Event Review: NATPE

***NATPE Logo***The move to Miami has proved to be a positive one for NATPE, which had some 4,500 registered attendees for this year’s event. Up 22 percent over 2010, the 48th edition of the annual content market had the Fontainebleau abuzz, after relocating from a nine-year stint in Las Vegas.

Indeed, many were encouraged by the warm weather, taking advantage of the numerous cabanas for poolside meetings, lunches and cocktails. Kevin Beggs, the president of television programming and production for Lionsgate and outgoing NATPE chair, at the opening keynote told attendees: “The heat you feel is not only from the tropical climate…it’s the heat of content turning into dollars.”

He later credited Rick Feldman, NATPE’s president and CEO, for adopting the sunshine state as the market’s home for 2011, as he “agreed with all of us that we needed to do something different and shake it up,” Beggs said. “NATPE really reflects the health of the media business,” he continued. “As the media business changes, NATPE has to rock ‘n roll.”

Feldman, too, said he felt the market had been reinvigorated by the move. He first pointed out how last year’s refreshed branding, with the new “Content First” tagline and colorful logo, harkened of things to come. “Of all the places that we could go, Miami seemed to have the most appeal,” said Feldman. “Nothing is perfect, but you have to go with a balance of the best ups and the fewest downs.”

The issue he was referring to, perhaps with a pun in referencing “ups” and “downs,” was the situation with the elevators. The first day of the conference left many waiting in long lines to get to meetings in the Trésor Tower. A number of delegates hit the stairs, while others changed meeting locations or waited out the rush. However, the days following seemed to have the clog relatively cleared.

“We had an elevator issue on the first morning,” Feldman admitted, “but on balance this has been a good decision. People are really happy here and people are making deals here, whether they’re downstairs or upstairs, outside or inside, in the rain or in the shade, they’re making deals."

Indeed, there was a flurry of deals coming out of the market, from a range of categories. SPE (Sony Pictures Entertainment) Networks Latin America acquired the upcoming FOX U.S. version of The X Factor from FremantleMedia Enterprises (FME). FME notched up a number of deals on American Idol and Project Runway, among other projects, across Latin America. Mexican media giant Televisa secured the rights to the new Power Rangers Samurai series, which launches in the U.S. on Nickelodeon next month, in a deal with MarVista Entertainment. Also in the kids’ genre, Starz picked up Shaftesbury’s Vacation with Derek and Baxter. Toei Animation secured new licensing and merchandising deals in Latin America for a number of its animated properties.

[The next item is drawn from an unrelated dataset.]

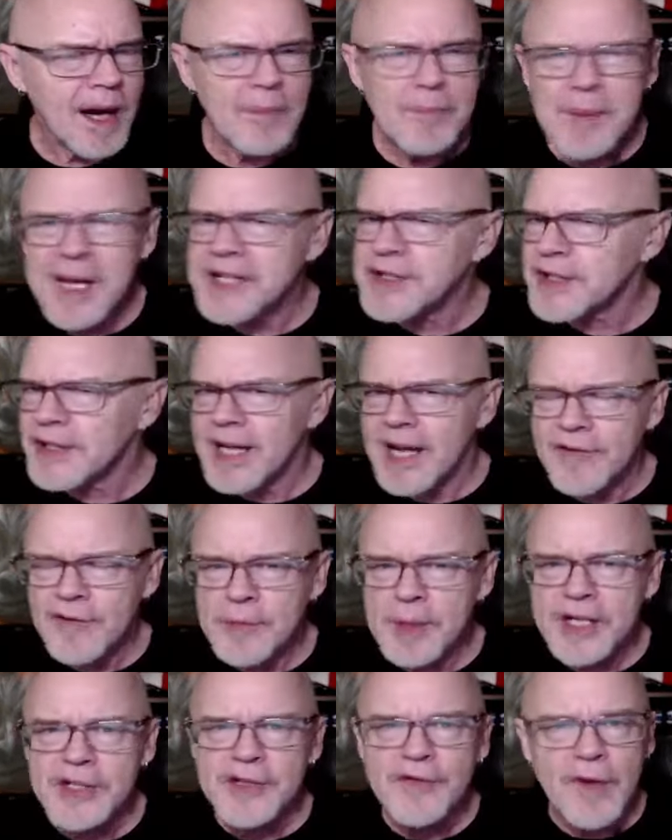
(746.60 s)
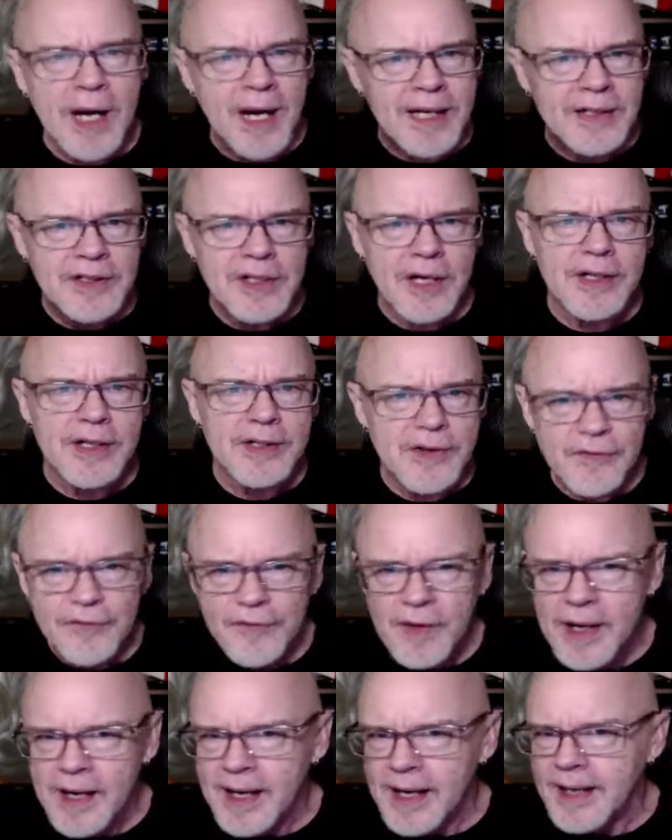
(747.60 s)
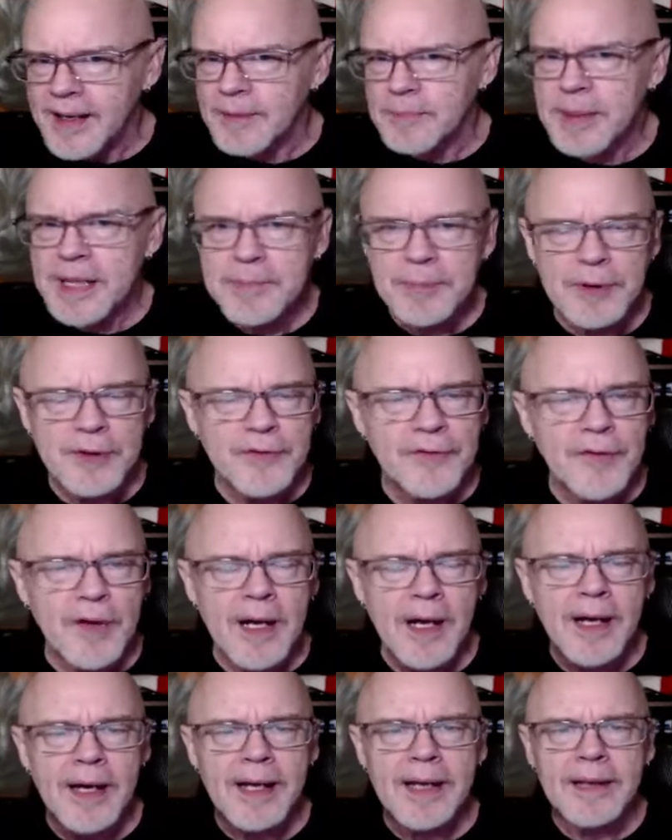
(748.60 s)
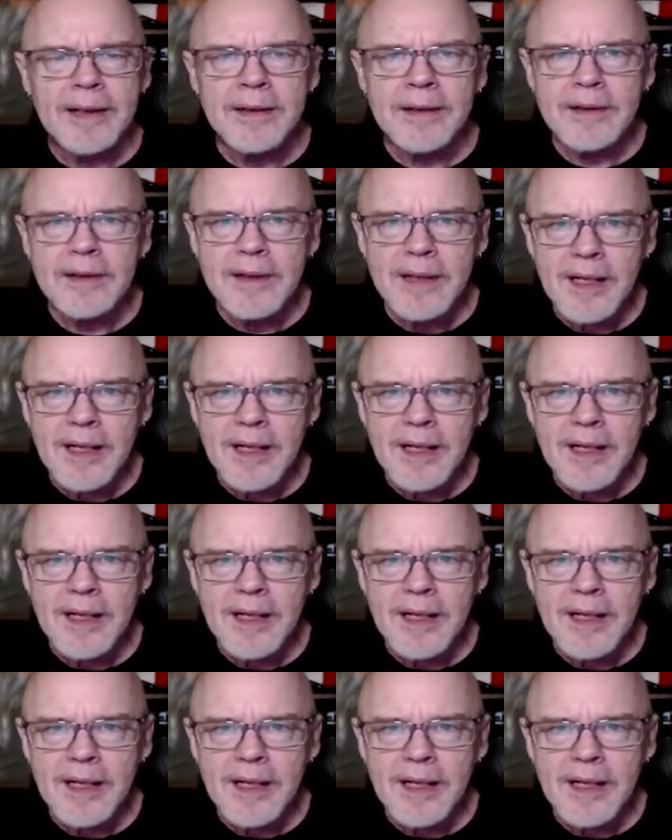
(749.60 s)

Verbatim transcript: basically, everybody's fine. Dogs are fine. People are fine.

CABLEready, which has an established reputation in factual, made its foray into the scripted arena, offering up two sitcoms to buyers. The week also saw Venevision International inking a deal to represent on the worldwide market the clips library owned by RMG News. DRG sold a package of prime-time dramas and documentaries to Brazil’s Globosat. BBC Worldwide clinched a deal with Mexican terrestrial broadcaster TV Azteca covering a host of natural history and science titles. Fireworks International licensed a range of content to SPE Networks Latin America, in a three-year deal that covers the pay-TV and Internet and mobile VOD rights to a selection of titles that will air on Sony’s outlets in South and Central America. And Globo TV International held a press conference to announce its partnership with Tony Fantozzi and Dick Robertson as part of the company’s new strategy for the U.S. and Canada.

Deals were not limited to Latin America, however. Many executives noted the increase in European attendance. Chris Grant, the president of Shine International and new NATPE co-chair, said: "The move to Miami has seen an amazing number of European clients attending…. I think the location definitely helped with this.”

Feldman echoed the positive sentiment of increased participation from a wider range of territories. “The participation from all these new players is giving a fresh excitement and energy to the conference that’s following the business as it’s happening.”

Not only was general attendance up, the number of registered buyers nearly doubled, with an increase of 94 percent. Registered individual stations, group or station owners and representatives gained 71 percent this year as well.

“Part of the reason we had a crush with the elevators is that we had [a larger number of] people than we had last year, which is very exciting,” Feldman noted. “We have to next year figure out a way where everybody can get to where they’re going with expediency, and we’ll work on that now.”